When we reach the vet check, to my surprise we aren't the last ones there. Finneas chows down on grain and hay and grass, while I stuff down the best hot dog I've ever eaten.
After our refreshing 40 minute hold, we start back home on Loop 3 - the same 12-mile trail we came out on. Finneas knows just where he is, and he cruises along. We start to play chase with the rain showers. Clouds are gathering with ferocity in the Owyhees, and dumping rain on random drainages and ridges. Up on the flats we get caught in one that spatters us with such stinging drops that Finneas is trying to trot sideways.
I'm trying to avoid worrying about the darkest clouds to our left because they just might be thunderstorms. I keep my eyes averted because I don't want to see lightning, and I'm babbling various tunes of "Good Boy!" to Finneas just in case there's thunder, which I would hear in this case because we are much too close to the storm.
I finally jump off to lead Finneas, both of our heads bowed against the raindrops, even while the sun hits us from one side. Finneas follows behind me to shield his eyeballs.
The shower passes (sans lightning and thunder!), and we both look like wet chickens. I climb back into a soggy saddle, but the bright sunshine quickly dries us off.
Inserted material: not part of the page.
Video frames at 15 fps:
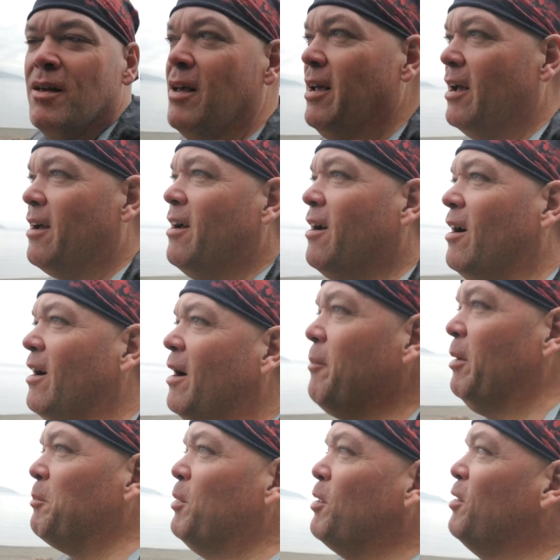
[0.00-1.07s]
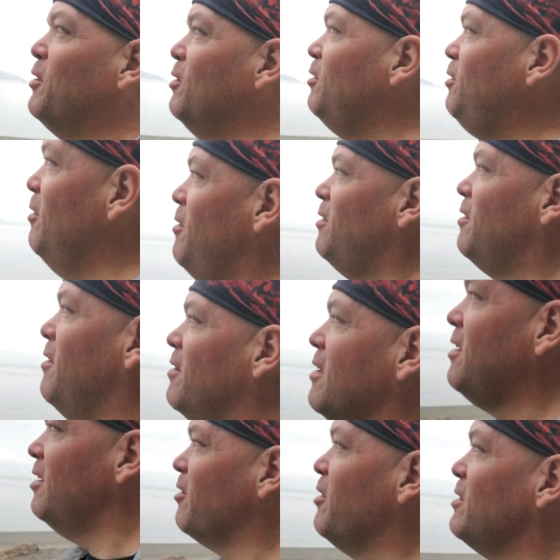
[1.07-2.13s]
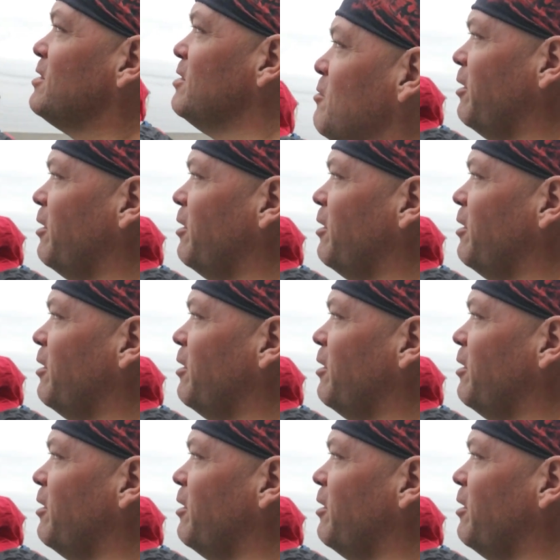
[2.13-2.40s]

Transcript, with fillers: yeah, I'm a little curious because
I'm thinking we'll be home in an hour, plenty of time to beat that next wave of building clouds... but this wave is bigger, faster, and more ominous.
I refuse to believe there is any lightning or thunder in those clouds, and it won't matter anyway, because we're now on a ridge for a while - and instead I am mesmerized by the intensity of the storm that might hit us. We're going to get drenched, maybe blown off our feet. I look back from where we came and see streaks of a heavy downpour from blue-black clouds.
Finneas trots on unperturbed by the weather, and I just stare and marvel at this amazing country and land, still amazed that I'm lucky enough to be out here riding this horse in it.
We make it to our home canyon and drop down off the ridge just as the rain hits us - and the sunshine. We are wet and glistening at the same time.
The big black horse trots on in for a finish as the next storm begins building behind us.